**EXCERPTED RECORDS:**
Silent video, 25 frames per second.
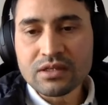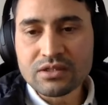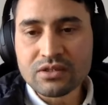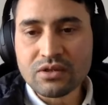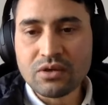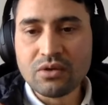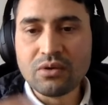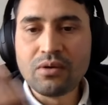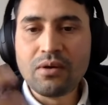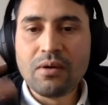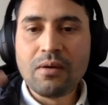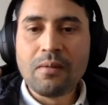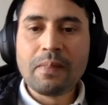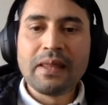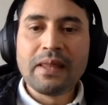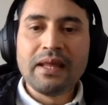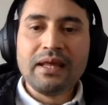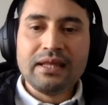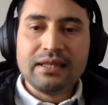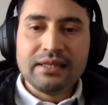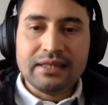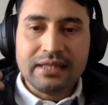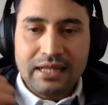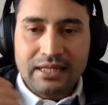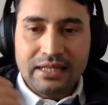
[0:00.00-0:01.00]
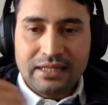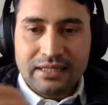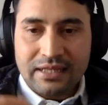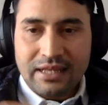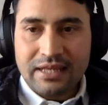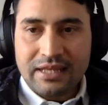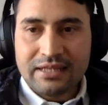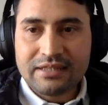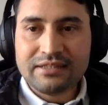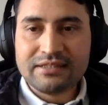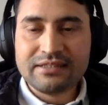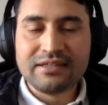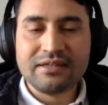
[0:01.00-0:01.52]
So that
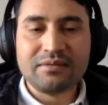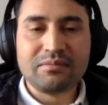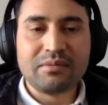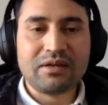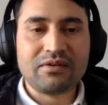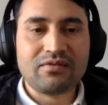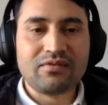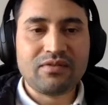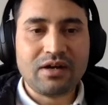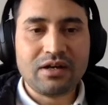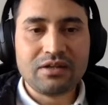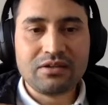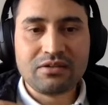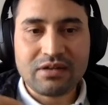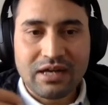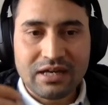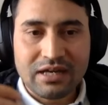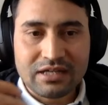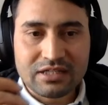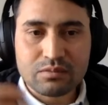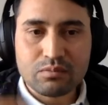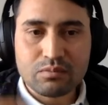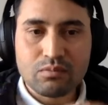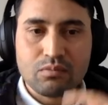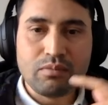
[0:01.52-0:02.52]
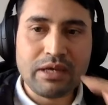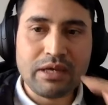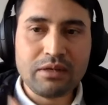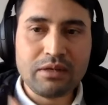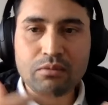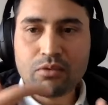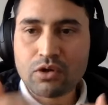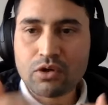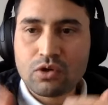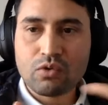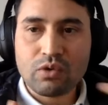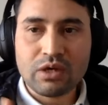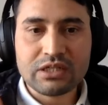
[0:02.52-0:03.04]
led my father to ask many
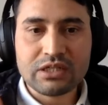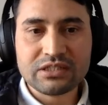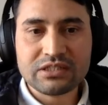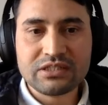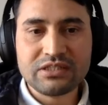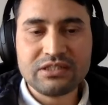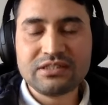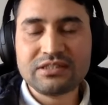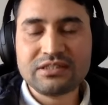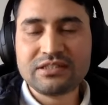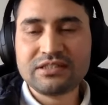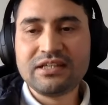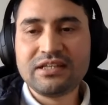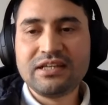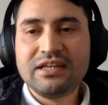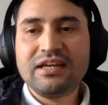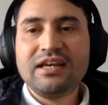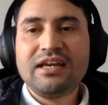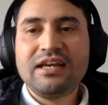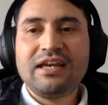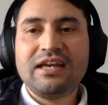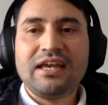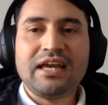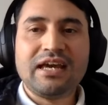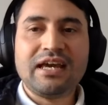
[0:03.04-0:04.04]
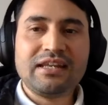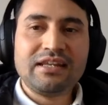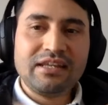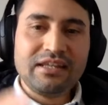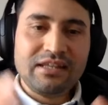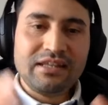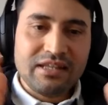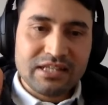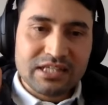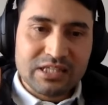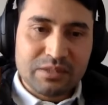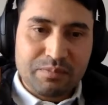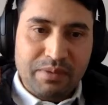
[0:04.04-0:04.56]
more questions. And
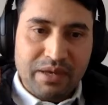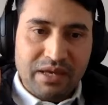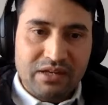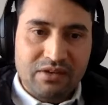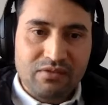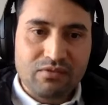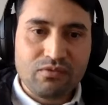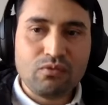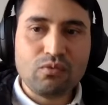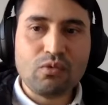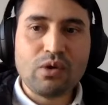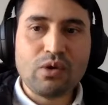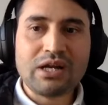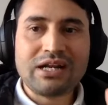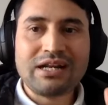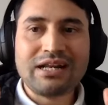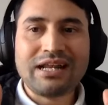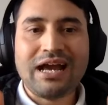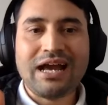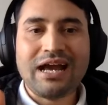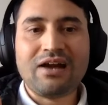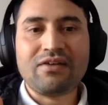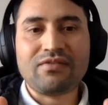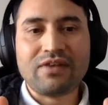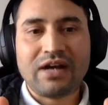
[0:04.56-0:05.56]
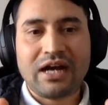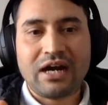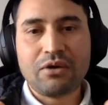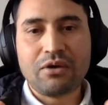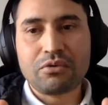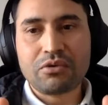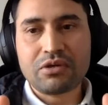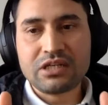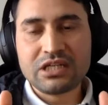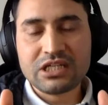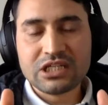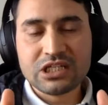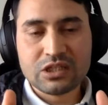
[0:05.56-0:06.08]
in the span of 1.5
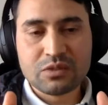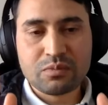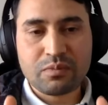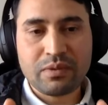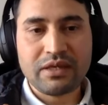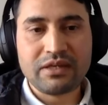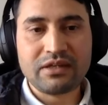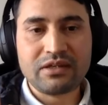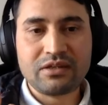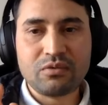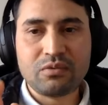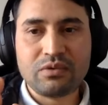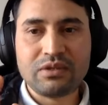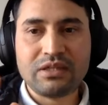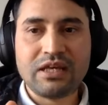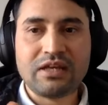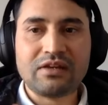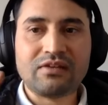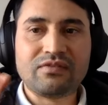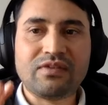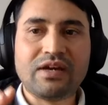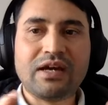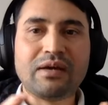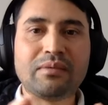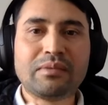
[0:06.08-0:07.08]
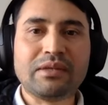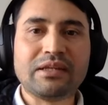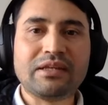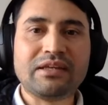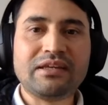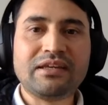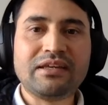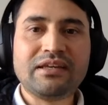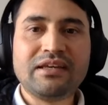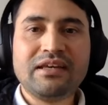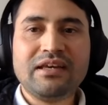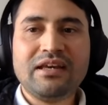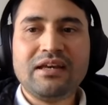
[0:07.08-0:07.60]
hours he spent with that
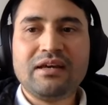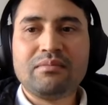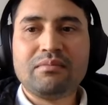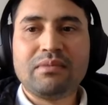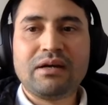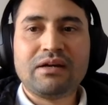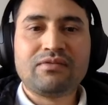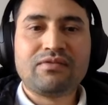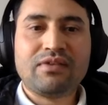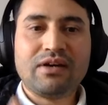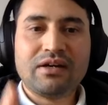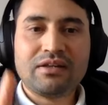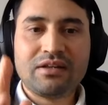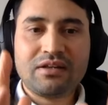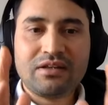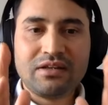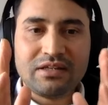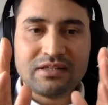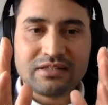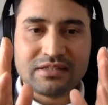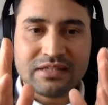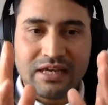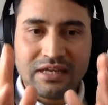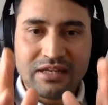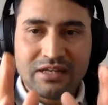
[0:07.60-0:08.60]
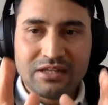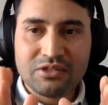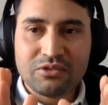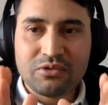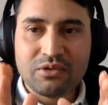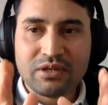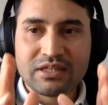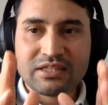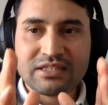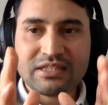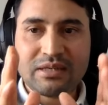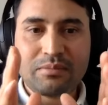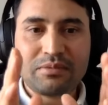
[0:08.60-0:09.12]
family, my father decided
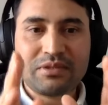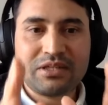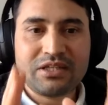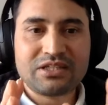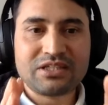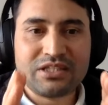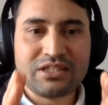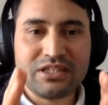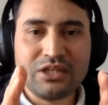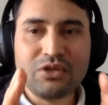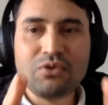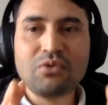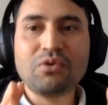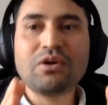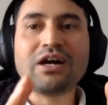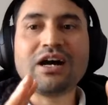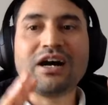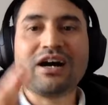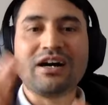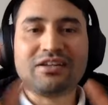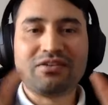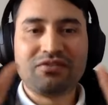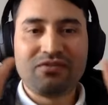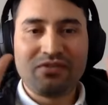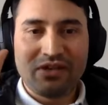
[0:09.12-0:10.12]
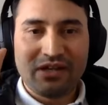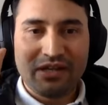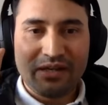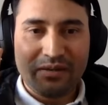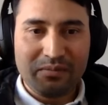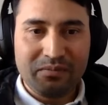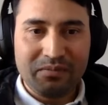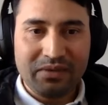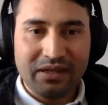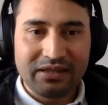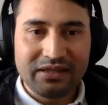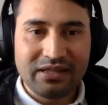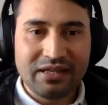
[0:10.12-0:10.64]
to accept this new God for
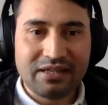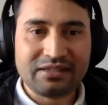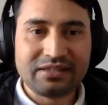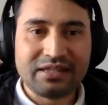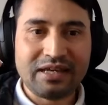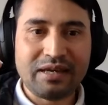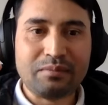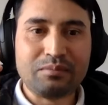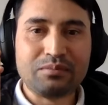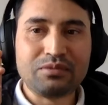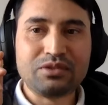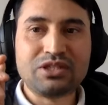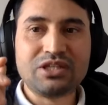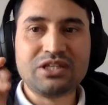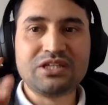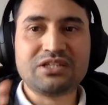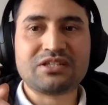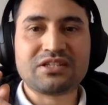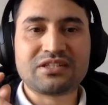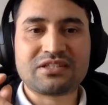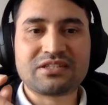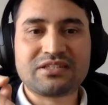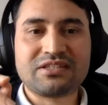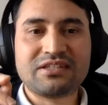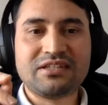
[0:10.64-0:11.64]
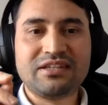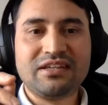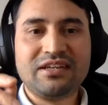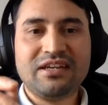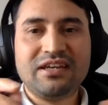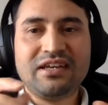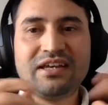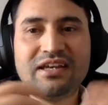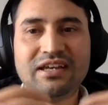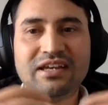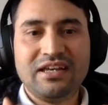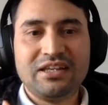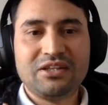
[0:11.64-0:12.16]
him at that time, Jesus,
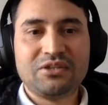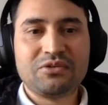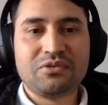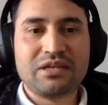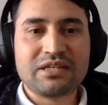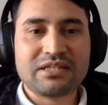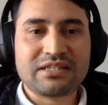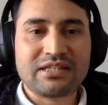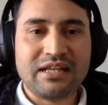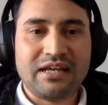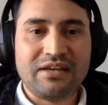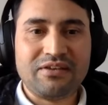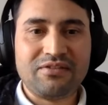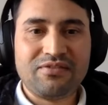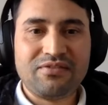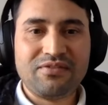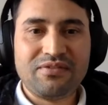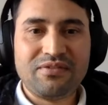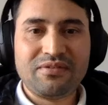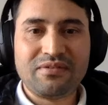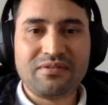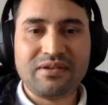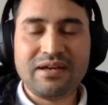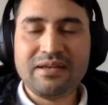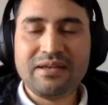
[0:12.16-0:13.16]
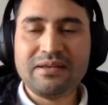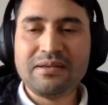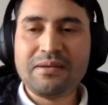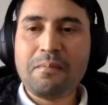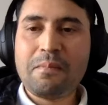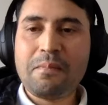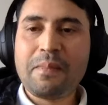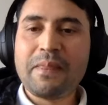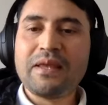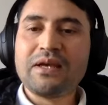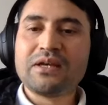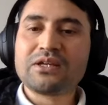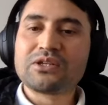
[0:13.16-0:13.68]
into his life, right?
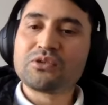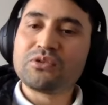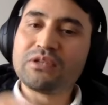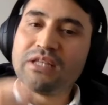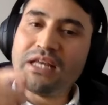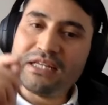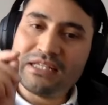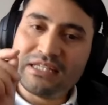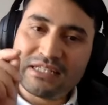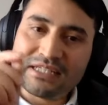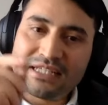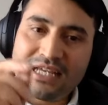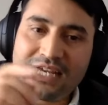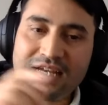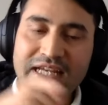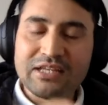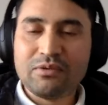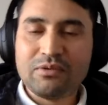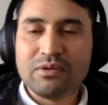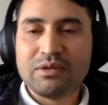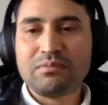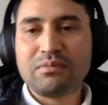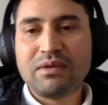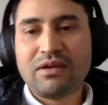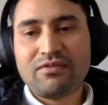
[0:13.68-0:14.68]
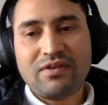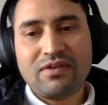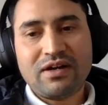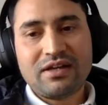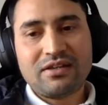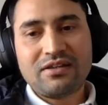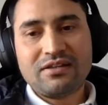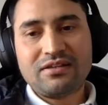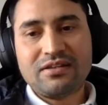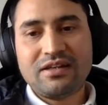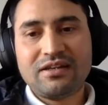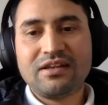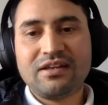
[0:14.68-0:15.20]
So that's exactly what my
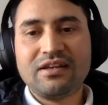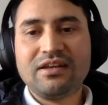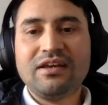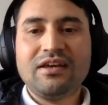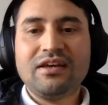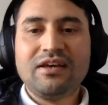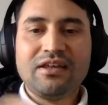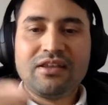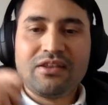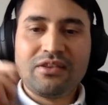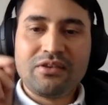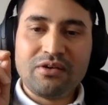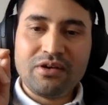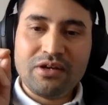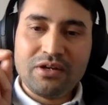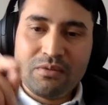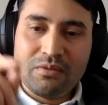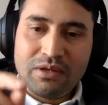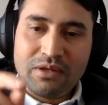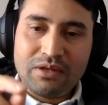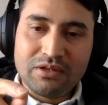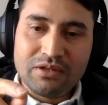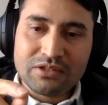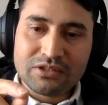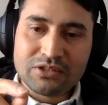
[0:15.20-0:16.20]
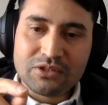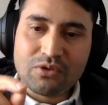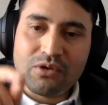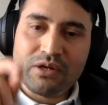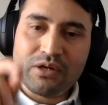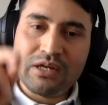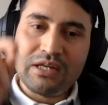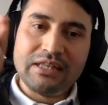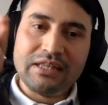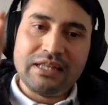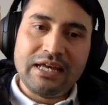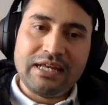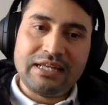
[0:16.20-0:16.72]
father did. 31 years
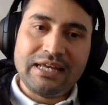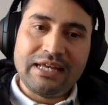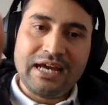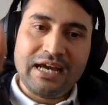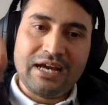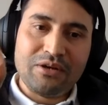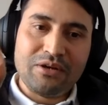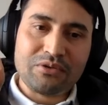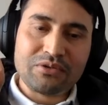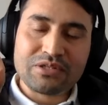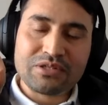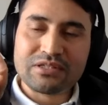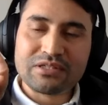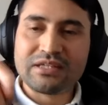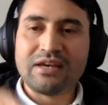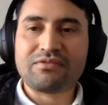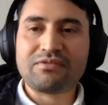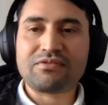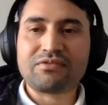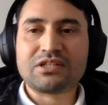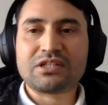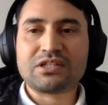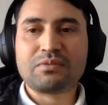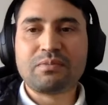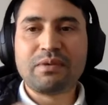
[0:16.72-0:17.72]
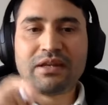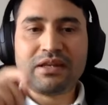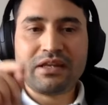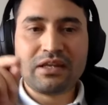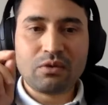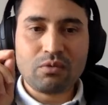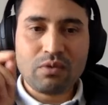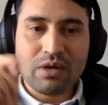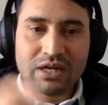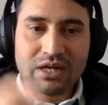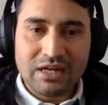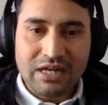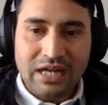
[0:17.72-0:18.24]
ago in that house, after
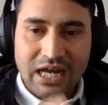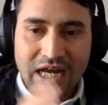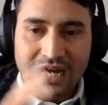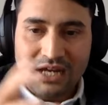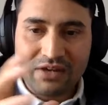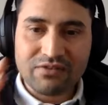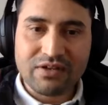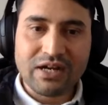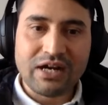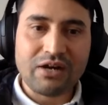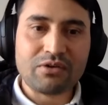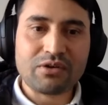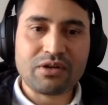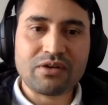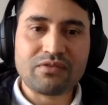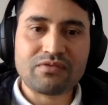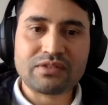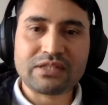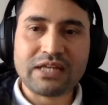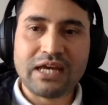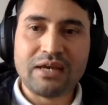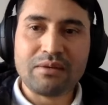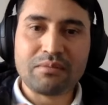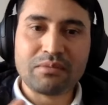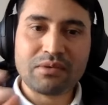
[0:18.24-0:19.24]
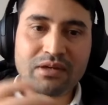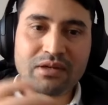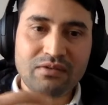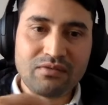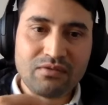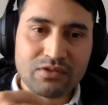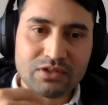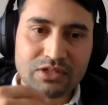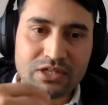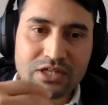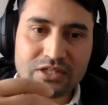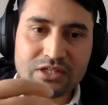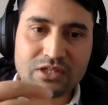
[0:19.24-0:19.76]
spending 1.5 hours of time
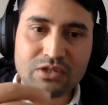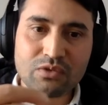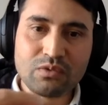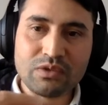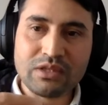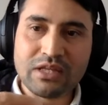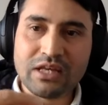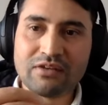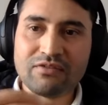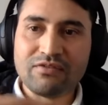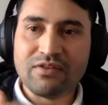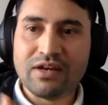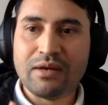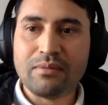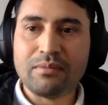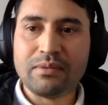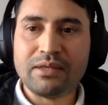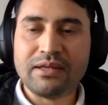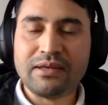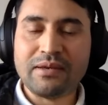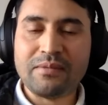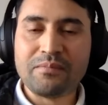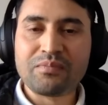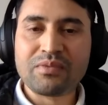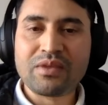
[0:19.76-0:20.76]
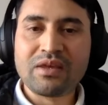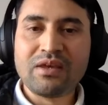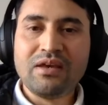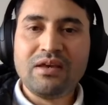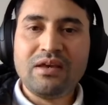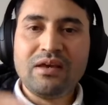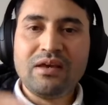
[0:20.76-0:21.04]
conversation with that family,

**ASSIGNMENT:** Word for word, restate all of the material above except its pictures.

**WRITTEN RESPONSE:**
Silent video, 25 frames per second.
[0:00.00-0:01.00]
[0:01.00-0:01.52]
So that
[0:01.52-0:02.52]
[0:02.52-0:03.04]
led my father to ask many
[0:03.04-0:04.04]
[0:04.04-0:04.56]
more questions. And
[0:04.56-0:05.56]
[0:05.56-0:06.08]
in the span of 1.5
[0:06.08-0:07.08]
[0:07.08-0:07.60]
hours he spent with that
[0:07.60-0:08.60]
[0:08.60-0:09.12]
family, my father decided
[0:09.12-0:10.12]
[0:10.12-0:10.64]
to accept this new God for
[0:10.64-0:11.64]
[0:11.64-0:12.16]
him at that time, Jesus,
[0:12.16-0:13.16]
[0:13.16-0:13.68]
into his life, right?
[0:13.68-0:14.68]
[0:14.68-0:15.20]
So that's exactly what my
[0:15.20-0:16.20]
[0:16.20-0:16.72]
father did. 31 years
[0:16.72-0:17.72]
[0:17.72-0:18.24]
ago in that house, after
[0:18.24-0:19.24]
[0:19.24-0:19.76]
spending 1.5 hours of time
[0:19.76-0:20.76]
[0:20.76-0:21.04]
conversation with that family,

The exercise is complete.